Но вернемся к Франции и посмотрим, выполнила ли она хоть одно из названных мною условий. Я буду говорить не о Карле, а о Людовике – он дольше удерживался в Италии, поэтому его образ действия для нас нагляднее, – и вы убедитесь, что он поступал прямо противоположно тому, как должен поступать государь, чтобы удержать власть над чужой по обычаям и языку страной.
Король Людовик вошел в Италию благодаря венецианцам, которые, желая расширить свои владения, потребовали за помощь половину Ломбардии. Я не виню короля за эту сделку: желая ступить в Италию хоть одной ногой и не имея в ней союзников, в особенности после того как по милости Карла перед Францией захлопнулись все двери, он вынужден был заключать союзы, не выбирая. И он мог бы рассчитывать на успех, если бы не допустил ошибок впоследствии. Завоевав Ломбардию, он сразу вернул Франции престиж, утраченный ею при Карле: Генуя покорилась; флорентийцы предложили союз; маркиз Мантуанский, герцог Феррарский, дом Бентивольо, графиня Форли, властители Фаэнцы, Пезаро, Римини, Камерино, Пьомбино, а также Лукка, Пиза, Сиена – все устремились к Людовику с изъявлениями дружбы.

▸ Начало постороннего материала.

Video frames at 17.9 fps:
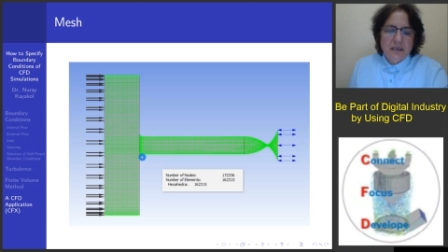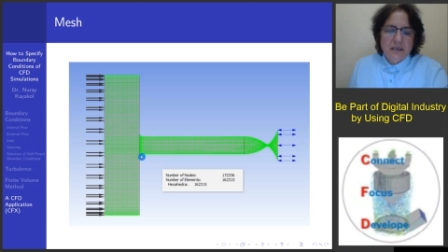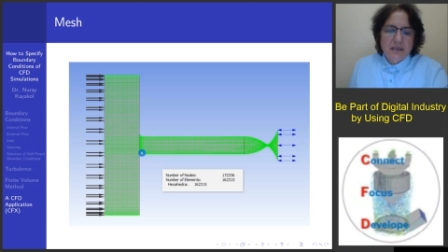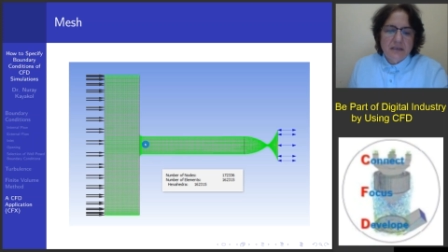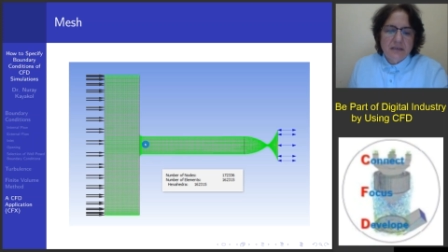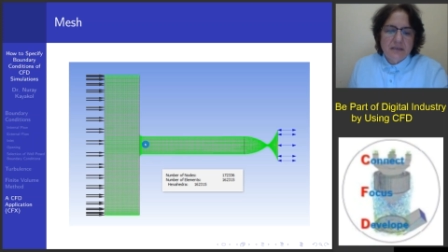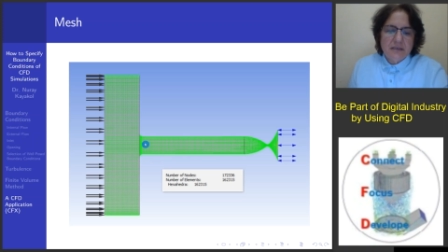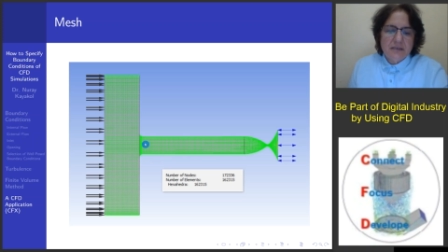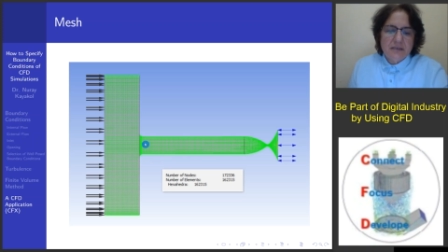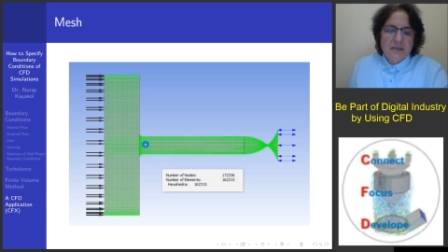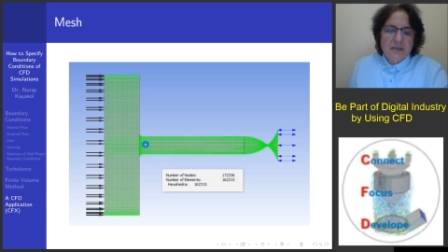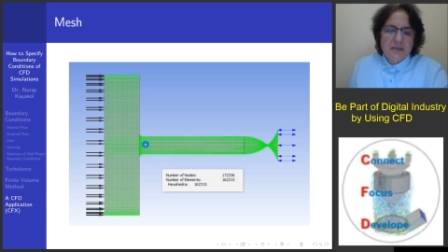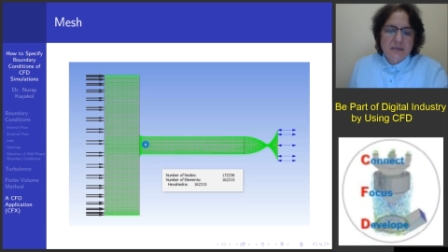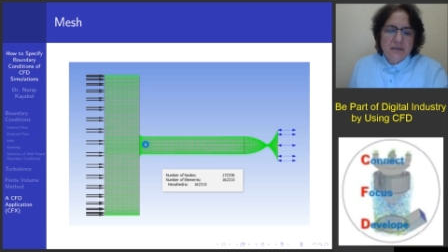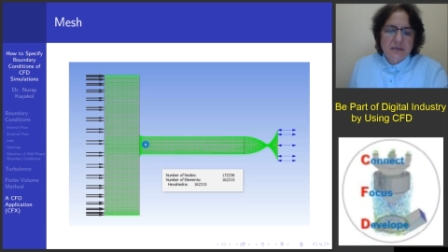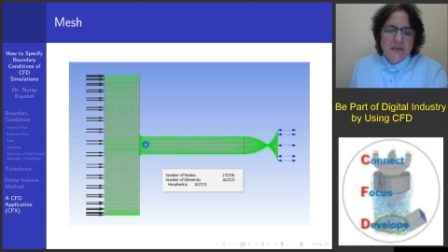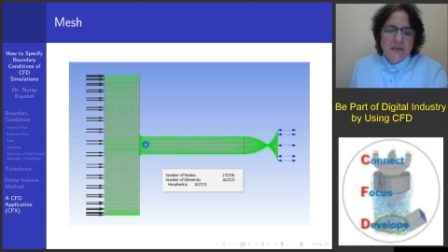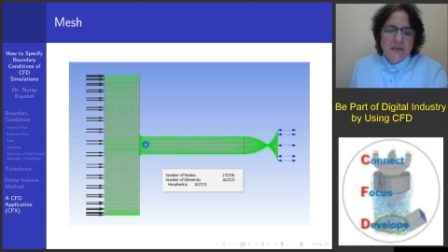It is
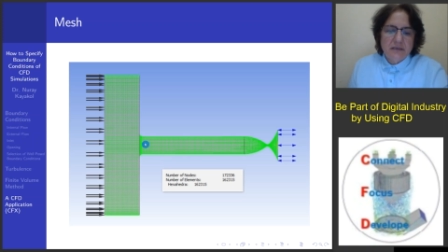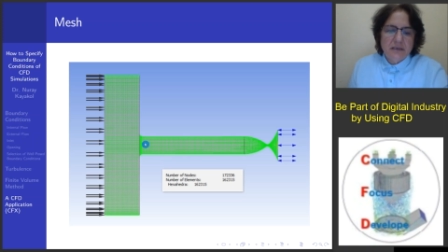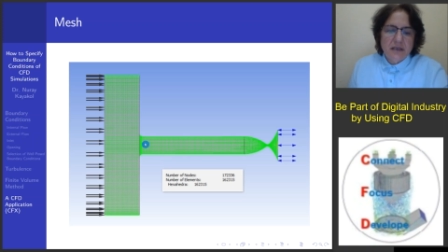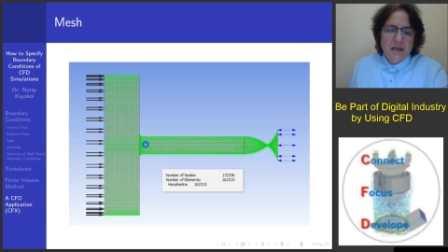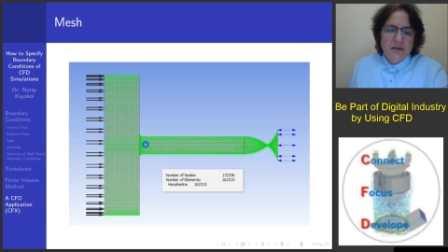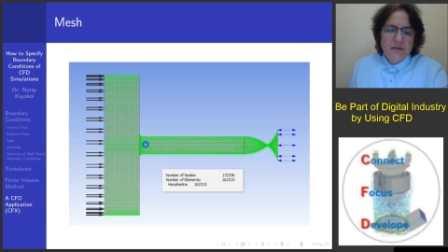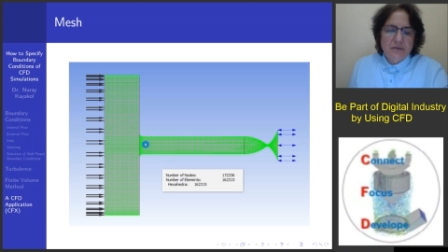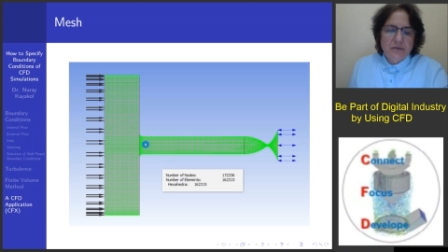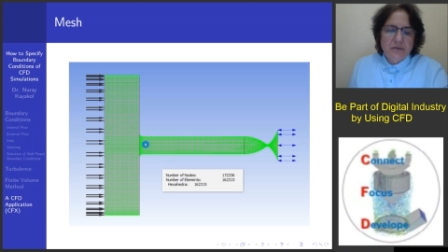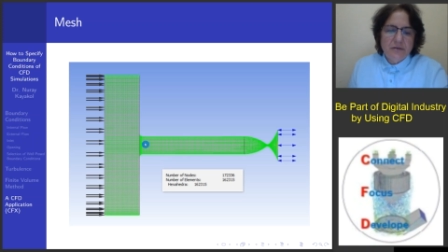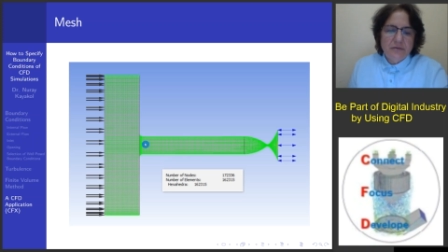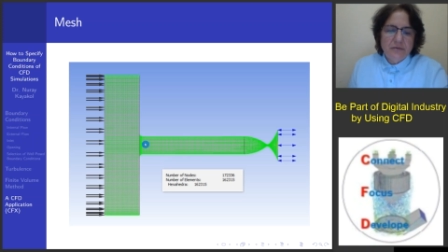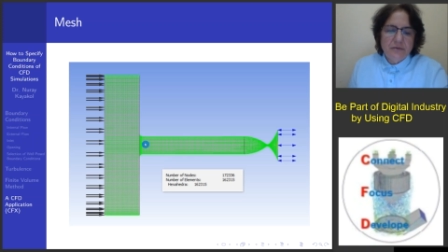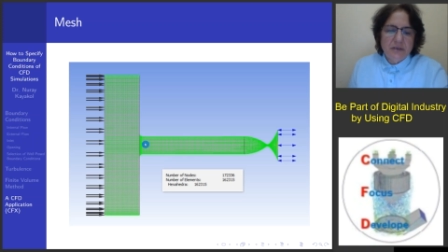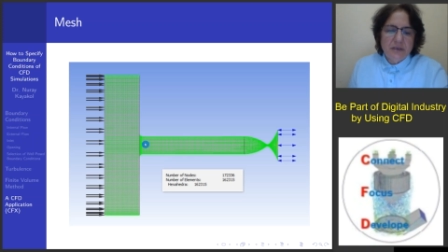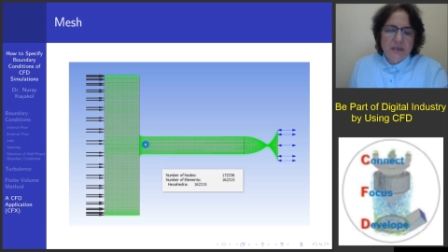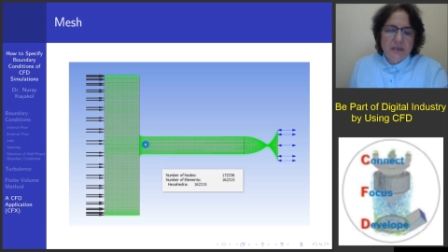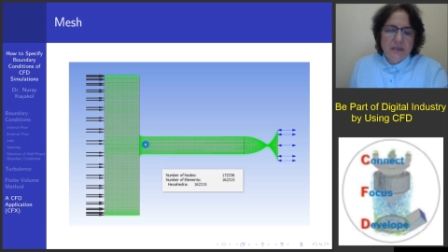narrow
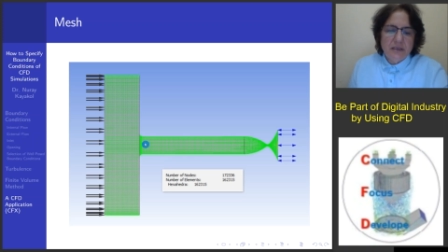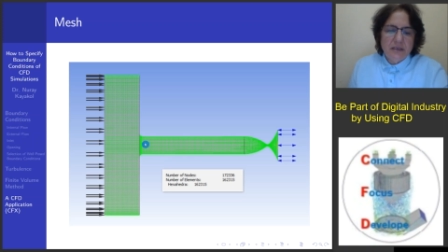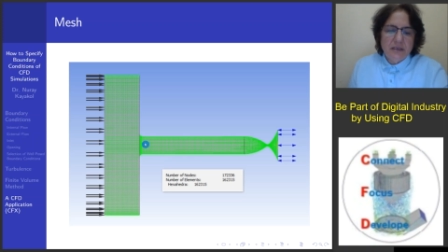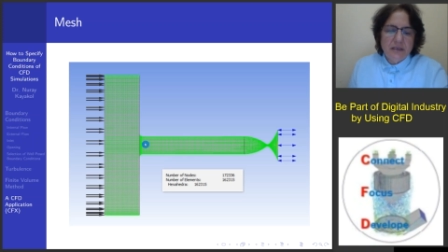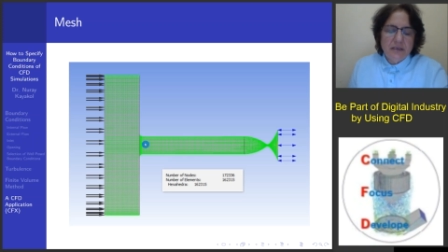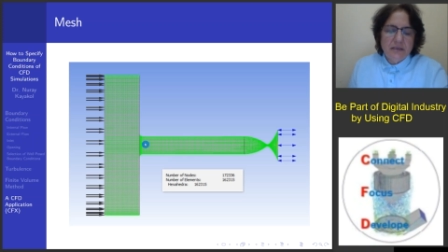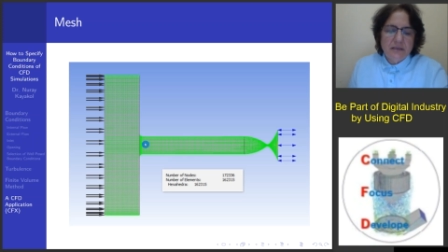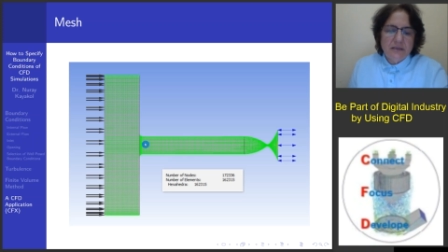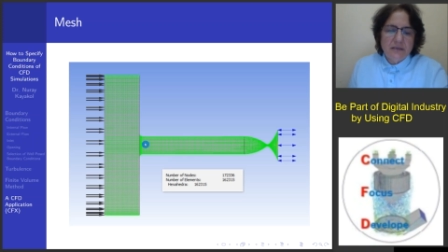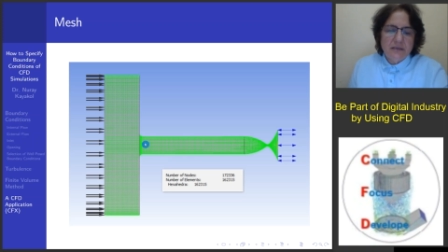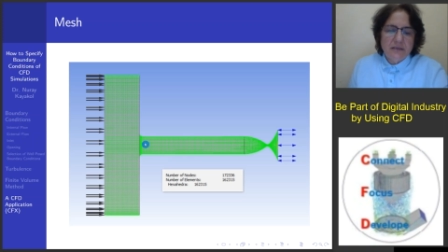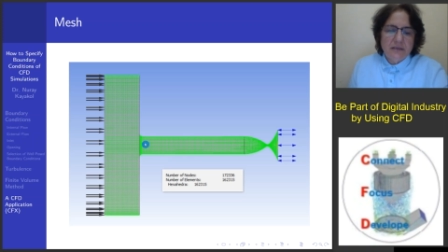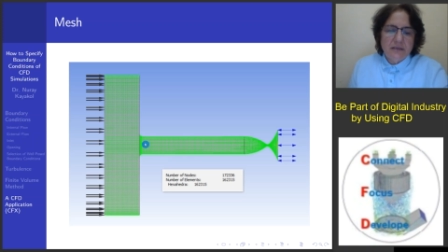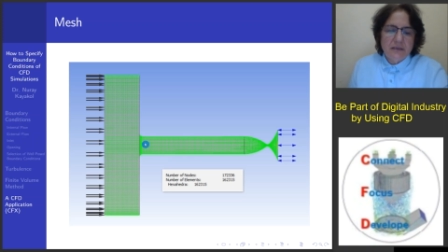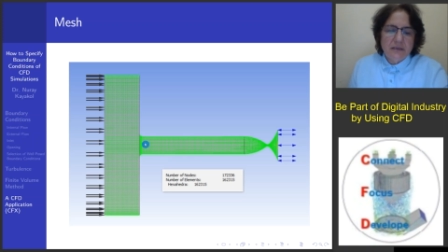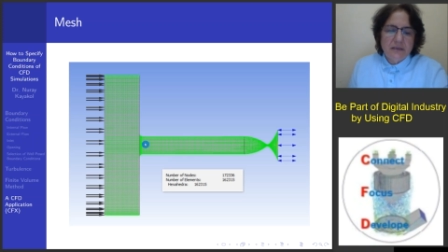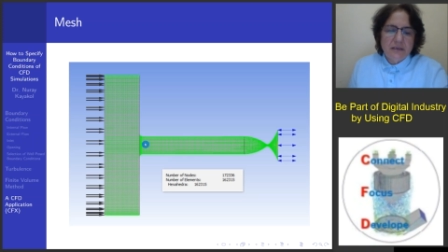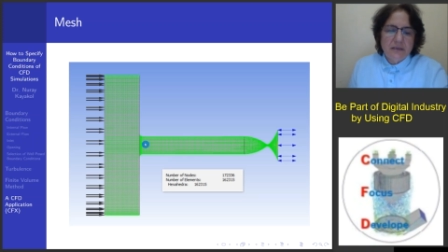at
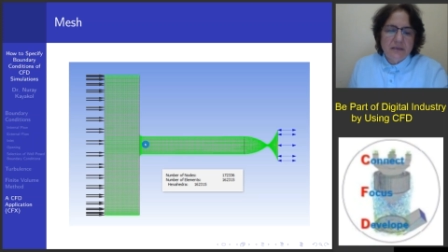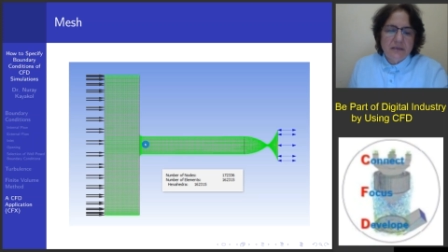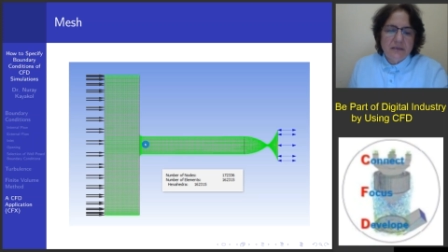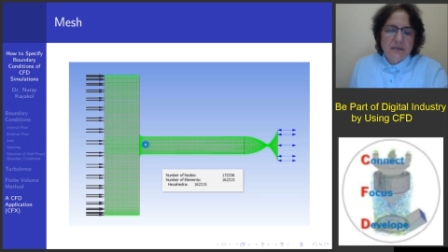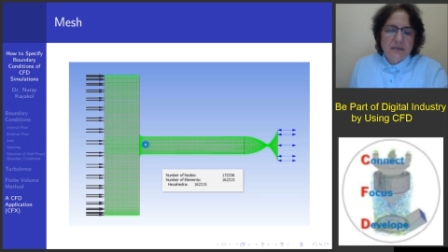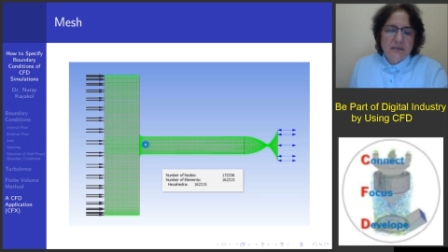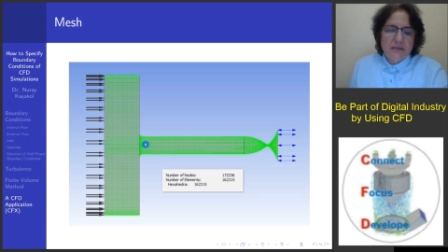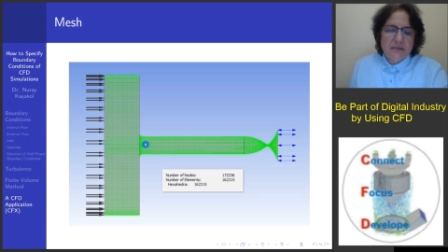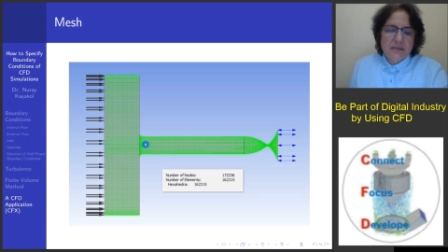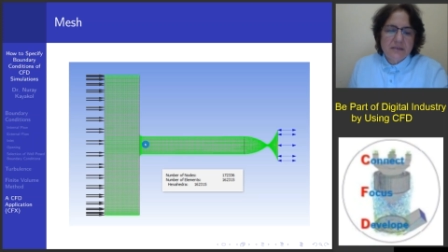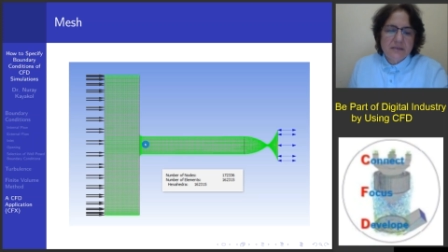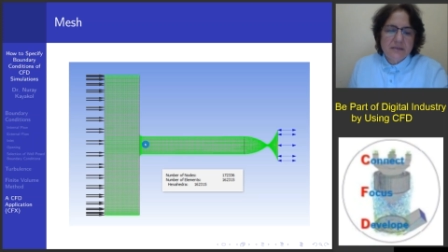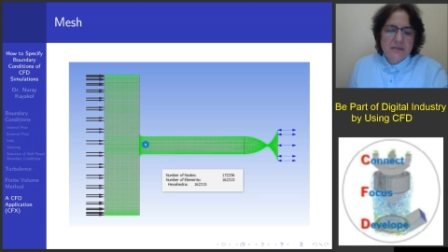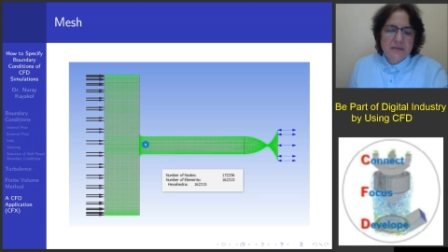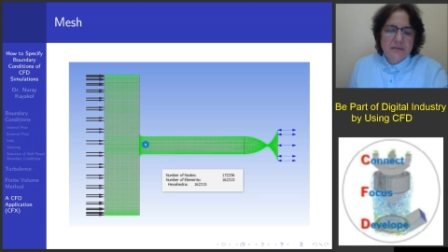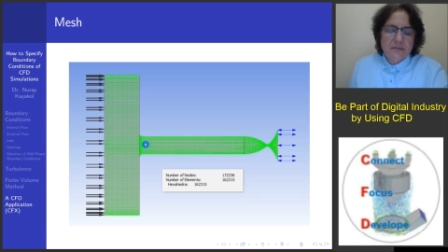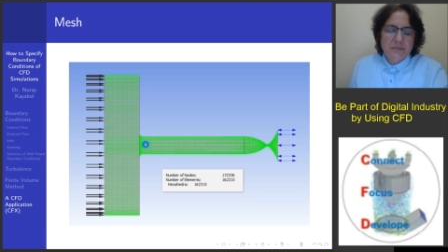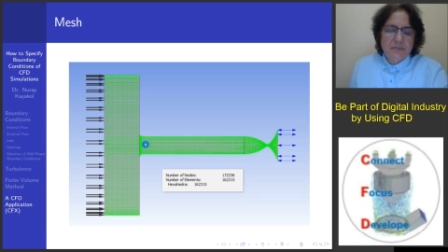this
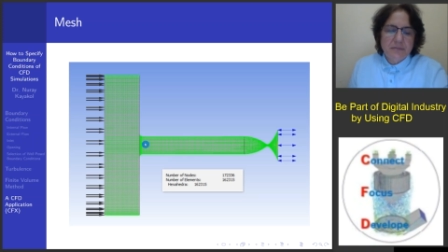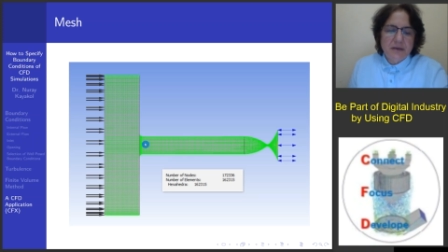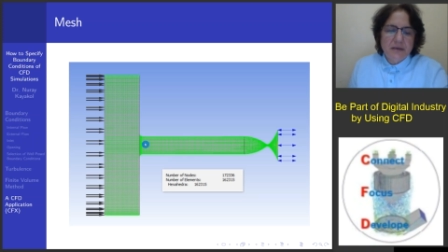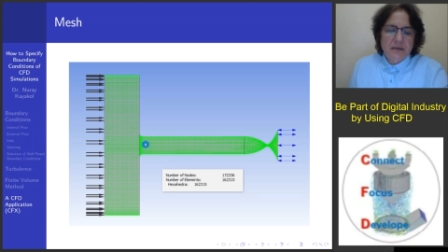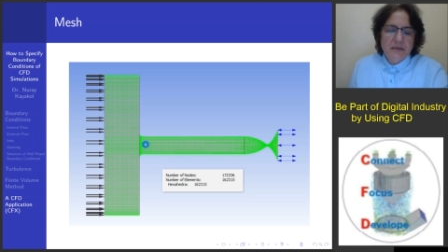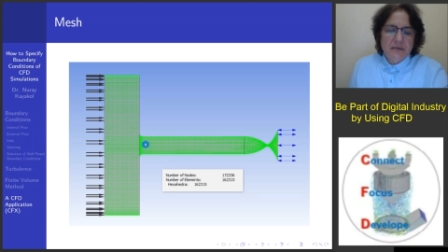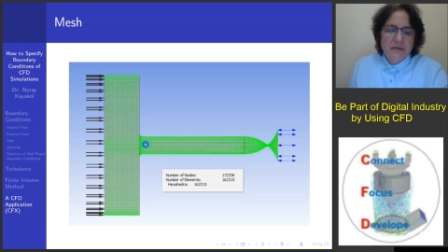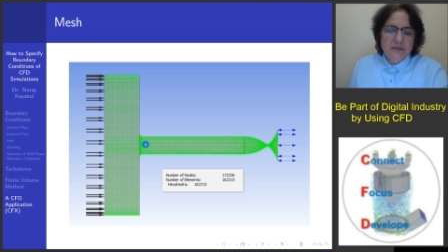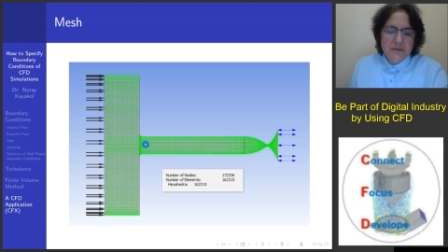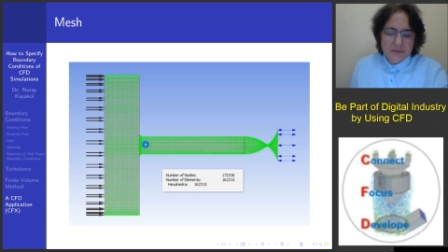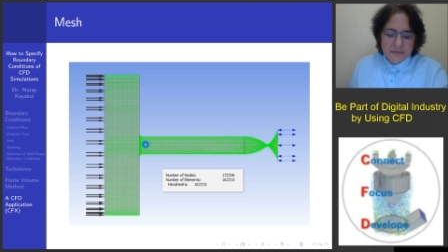part.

Тут-то венецианцам и пришлось убедиться в опрометчивости своего шага: ради двух городов в Ломбардии они отдали под власть короля две трети Италии.
Дж. Базари. Портрет Лоренцо Медичи. XVI в.
Рассудите теперь, как легко было королю закрепить свое преимущество – для этого надо было лишь следовать названным правилам и обеспечить безопасность союзникам: многочисленные, но слабые, в страхе кто перед Церковью, кто перед венецианцами, они вынуждены были искать его покровительства; он же мог бы через них обезопасить себя от тех, кто еще оставался в силе. И однако, не успел он войти в Милан, как предпринял обратное: помог папе Александру захватить Романью. И не заметил, что этим самым подрывает свое могущество, отталкивает союзников и тех, кто вверился его покровительству, и к тому же значительно укрепляет светскую власть папства, которое и без того крепко властью духовной. Совершив первую ошибку, он вынужден был дальше идти тем же путем, так что ему пришлось самому явиться в Италию, чтобы обуздать честолюбие Александра и не дать ему завладеть Тосканой. Но Людовику как будто мало было того, что он усилил Церковь и оттолкнул союзников: домогаясь Неаполитанского королевства, он разделил его с королем Испании, то есть призвал в Италию, где сам был властелином, равного по силе соперника, как видно, затем, чтобы недовольным и честолюбцам было у кого искать прибежища. Изгнав короля, который мог стать его данником, он призвал в королевство государя, который мог изгнать его самого.
Поистине страсть к завоеваниям – дело естественное и обычное; и тех, кто учитывает при этом свои возможности, все одобрят или же никто не осудит; но достойную осуждения ошибку совершает тот, кто не учитывает своих возможностей и стремится к завоеваниям какой угодно ценой. Франции стоило бы попытаться овладеть Неаполем, если бы она могла сделать это своими силами, но она не должна была добиваться его ценой раздела. Если раздел Ломбардии с венецианцами еще можно оправдать тем, что он позволил королю утвердиться в Италии, то этот второй раздел достоин лишь осуждения, ибо не может быть оправдан подобной необходимостью.
Итак, Людовик совершил общим счетом пять ошибок: изгнал мелких правителей, помог усилению сильного государя внутри Италии, призвал в нее чужеземца, равного себе могуществом, не переселился в Италию, не учредил там колоний.
Эти пять ошибок могли бы оказаться не столь уж пагубными при его жизни, если бы он не совершил шестую: не посягнул на венецианские владения. Венеции следовало дать острастку до того, как он помог усилению Церкви и призвал испанцев, но, совершив обе эти ошибки, нельзя было допускать разгрома Венеции. Оставаясь могущественной, она удерживала бы других от захвата Ломбардии – как потому, что сама имела на нее виды, так и потому, что никто не захотел бы вступать в войну с Францией за то, чтобы Ломбардия досталась Венеции, а воевать с Францией и Венецией одновременно ни у кого не хватило бы духу. Если же мне возразят, что Людовик уступил Романью Александру, а Неаполь – испанскому королю, дабы избежать войны, я отвечу прежними доводами, а именно: что нельзя попустительствовать беспорядку ради того, чтобы избежать войны, ибо войны не избежишь, а преимущество в войне утратишь. Если же мне заметят, что король был связан обещанием папе в обмен на расторжение королевского брака и кардинальскую шапку архиепископу Руанскому помочь захватить Романью, я отвечу на это в той главе, где речь пойдет об обещаниях государей и о том, каким образом следует их исполнять.